## WHAT THE TASK REQUIRES:
Your output should be every line below, copied exactly.

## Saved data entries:
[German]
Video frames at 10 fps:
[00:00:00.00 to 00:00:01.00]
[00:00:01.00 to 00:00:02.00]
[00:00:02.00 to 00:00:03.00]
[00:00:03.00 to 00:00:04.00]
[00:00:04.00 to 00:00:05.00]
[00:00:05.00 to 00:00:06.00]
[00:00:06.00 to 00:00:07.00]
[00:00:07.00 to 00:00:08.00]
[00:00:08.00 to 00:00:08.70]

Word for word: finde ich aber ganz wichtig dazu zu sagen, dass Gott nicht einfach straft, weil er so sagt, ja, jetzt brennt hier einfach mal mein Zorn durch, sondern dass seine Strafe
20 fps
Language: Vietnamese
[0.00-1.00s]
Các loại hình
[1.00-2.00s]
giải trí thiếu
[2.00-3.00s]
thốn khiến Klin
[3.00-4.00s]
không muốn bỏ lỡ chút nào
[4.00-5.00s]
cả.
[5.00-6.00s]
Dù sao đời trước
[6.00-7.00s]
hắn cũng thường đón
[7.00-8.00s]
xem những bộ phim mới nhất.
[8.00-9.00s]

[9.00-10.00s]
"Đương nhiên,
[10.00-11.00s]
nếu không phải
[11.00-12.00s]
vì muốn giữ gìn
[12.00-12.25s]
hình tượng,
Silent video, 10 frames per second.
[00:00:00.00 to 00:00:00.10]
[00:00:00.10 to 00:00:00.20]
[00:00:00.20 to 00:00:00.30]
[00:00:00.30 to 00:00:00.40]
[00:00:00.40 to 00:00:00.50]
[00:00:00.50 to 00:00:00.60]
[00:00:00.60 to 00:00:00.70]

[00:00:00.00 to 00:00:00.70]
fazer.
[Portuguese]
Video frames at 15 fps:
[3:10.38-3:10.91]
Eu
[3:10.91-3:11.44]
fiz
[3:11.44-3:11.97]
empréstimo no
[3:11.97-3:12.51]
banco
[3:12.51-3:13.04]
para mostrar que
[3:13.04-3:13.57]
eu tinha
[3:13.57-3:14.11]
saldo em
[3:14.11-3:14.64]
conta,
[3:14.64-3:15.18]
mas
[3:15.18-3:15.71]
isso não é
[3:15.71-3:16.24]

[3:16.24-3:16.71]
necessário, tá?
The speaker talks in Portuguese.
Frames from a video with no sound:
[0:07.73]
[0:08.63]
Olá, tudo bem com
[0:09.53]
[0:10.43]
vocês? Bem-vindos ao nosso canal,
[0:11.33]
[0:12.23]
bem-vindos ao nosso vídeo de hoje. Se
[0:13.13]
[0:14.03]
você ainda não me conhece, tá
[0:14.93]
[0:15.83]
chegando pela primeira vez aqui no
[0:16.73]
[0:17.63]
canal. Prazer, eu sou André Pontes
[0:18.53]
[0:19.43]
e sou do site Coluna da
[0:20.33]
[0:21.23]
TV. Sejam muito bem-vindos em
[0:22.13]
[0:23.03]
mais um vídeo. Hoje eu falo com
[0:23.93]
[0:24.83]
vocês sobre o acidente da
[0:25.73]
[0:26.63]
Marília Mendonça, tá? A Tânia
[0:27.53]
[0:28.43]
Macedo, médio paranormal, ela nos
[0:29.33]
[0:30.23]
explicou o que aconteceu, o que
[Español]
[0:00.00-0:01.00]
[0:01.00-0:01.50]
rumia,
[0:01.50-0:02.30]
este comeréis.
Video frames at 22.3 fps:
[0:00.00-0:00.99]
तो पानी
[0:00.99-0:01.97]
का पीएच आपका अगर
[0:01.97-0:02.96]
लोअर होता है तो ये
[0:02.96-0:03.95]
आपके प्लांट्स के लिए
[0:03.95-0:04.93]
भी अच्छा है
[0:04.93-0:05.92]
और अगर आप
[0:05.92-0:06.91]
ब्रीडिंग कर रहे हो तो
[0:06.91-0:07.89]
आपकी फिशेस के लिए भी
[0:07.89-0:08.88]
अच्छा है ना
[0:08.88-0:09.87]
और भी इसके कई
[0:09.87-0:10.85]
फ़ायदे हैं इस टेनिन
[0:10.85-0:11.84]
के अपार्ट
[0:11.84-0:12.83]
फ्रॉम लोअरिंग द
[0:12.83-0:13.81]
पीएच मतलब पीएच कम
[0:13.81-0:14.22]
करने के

## ANSWER:
[German]
Video frames at 10 fps:
[00:00:00.00 to 00:00:01.00]
[00:00:01.00 to 00:00:02.00]
[00:00:02.00 to 00:00:03.00]
[00:00:03.00 to 00:00:04.00]
[00:00:04.00 to 00:00:05.00]
[00:00:05.00 to 00:00:06.00]
[00:00:06.00 to 00:00:07.00]
[00:00:07.00 to 00:00:08.00]
[00:00:08.00 to 00:00:08.70]

Word for word: finde ich aber ganz wichtig dazu zu sagen, dass Gott nicht einfach straft, weil er so sagt, ja, jetzt brennt hier einfach mal mein Zorn durch, sondern dass seine Strafe
20 fps
Language: Vietnamese
[0.00-1.00s]
Các loại hình
[1.00-2.00s]
giải trí thiếu
[2.00-3.00s]
thốn khiến Klin
[3.00-4.00s]
không muốn bỏ lỡ chút nào
[4.00-5.00s]
cả.
[5.00-6.00s]
Dù sao đời trước
[6.00-7.00s]
hắn cũng thường đón
[7.00-8.00s]
xem những bộ phim mới nhất.
[8.00-9.00s]

[9.00-10.00s]
"Đương nhiên,
[10.00-11.00s]
nếu không phải
[11.00-12.00s]
vì muốn giữ gìn
[12.00-12.25s]
hình tượng,
Silent video, 10 frames per second.
[00:00:00.00 to 00:00:00.10]
[00:00:00.10 to 00:00:00.20]
[00:00:00.20 to 00:00:00.30]
[00:00:00.30 to 00:00:00.40]
[00:00:00.40 to 00:00:00.50]
[00:00:00.50 to 00:00:00.60]
[00:00:00.60 to 00:00:00.70]

[00:00:00.00 to 00:00:00.70]
fazer.
[Portuguese]
Video frames at 15 fps:
[3:10.38-3:10.91]
Eu
[3:10.91-3:11.44]
fiz
[3:11.44-3:11.97]
empréstimo no
[3:11.97-3:12.51]
banco
[3:12.51-3:13.04]
para mostrar que
[3:13.04-3:13.57]
eu tinha
[3:13.57-3:14.11]
saldo em
[3:14.11-3:14.64]
conta,
[3:14.64-3:15.18]
mas
[3:15.18-3:15.71]
isso não é
[3:15.71-3:16.24]

[3:16.24-3:16.71]
necessário, tá?
The speaker talks in Portuguese.
Frames from a video with no sound:
[0:07.73]
[0:08.63]
Olá, tudo bem com
[0:09.53]
[0:10.43]
vocês? Bem-vindos ao nosso canal,
[0:11.33]
[0:12.23]
bem-vindos ao nosso vídeo de hoje. Se
[0:13.13]
[0:14.03]
você ainda não me conhece, tá
[0:14.93]
[0:15.83]
chegando pela primeira vez aqui no
[0:16.73]
[0:17.63]
canal. Prazer, eu sou André Pontes
[0:18.53]
[0:19.43]
e sou do site Coluna da
[0:20.33]
[0:21.23]
TV. Sejam muito bem-vindos em
[0:22.13]
[0:23.03]
mais um vídeo. Hoje eu falo com
[0:23.93]
[0:24.83]
vocês sobre o acidente da
[0:25.73]
[0:26.63]
Marília Mendonça, tá? A Tânia
[0:27.53]
[0:28.43]
Macedo, médio paranormal, ela nos
[0:29.33]
[0:30.23]
explicou o que aconteceu, o que
[Español]
[0:00.00-0:01.00]
[0:01.00-0:01.50]
rumia,
[0:01.50-0:02.30]
este comeréis.
Video frames at 22.3 fps:
[0:00.00-0:00.99]
तो पानी
[0:00.99-0:01.97]
का पीएच आपका अगर
[0:01.97-0:02.96]
लोअर होता है तो ये
[0:02.96-0:03.95]
आपके प्लांट्स के लिए
[0:03.95-0:04.93]
भी अच्छा है
[0:04.93-0:05.92]
और अगर आप
[0:05.92-0:06.91]
ब्रीडिंग कर रहे हो तो
[0:06.91-0:07.89]
आपकी फिशेस के लिए भी
[0:07.89-0:08.88]
अच्छा है ना
[0:08.88-0:09.87]
और भी इसके कई
[0:09.87-0:10.85]
फ़ायदे हैं इस टेनिन
[0:10.85-0:11.84]
के अपार्ट
[0:11.84-0:12.83]
फ्रॉम लोअरिंग द
[0:12.83-0:13.81]
पीएच मतलब पीएच कम
[0:13.81-0:14.22]
करने के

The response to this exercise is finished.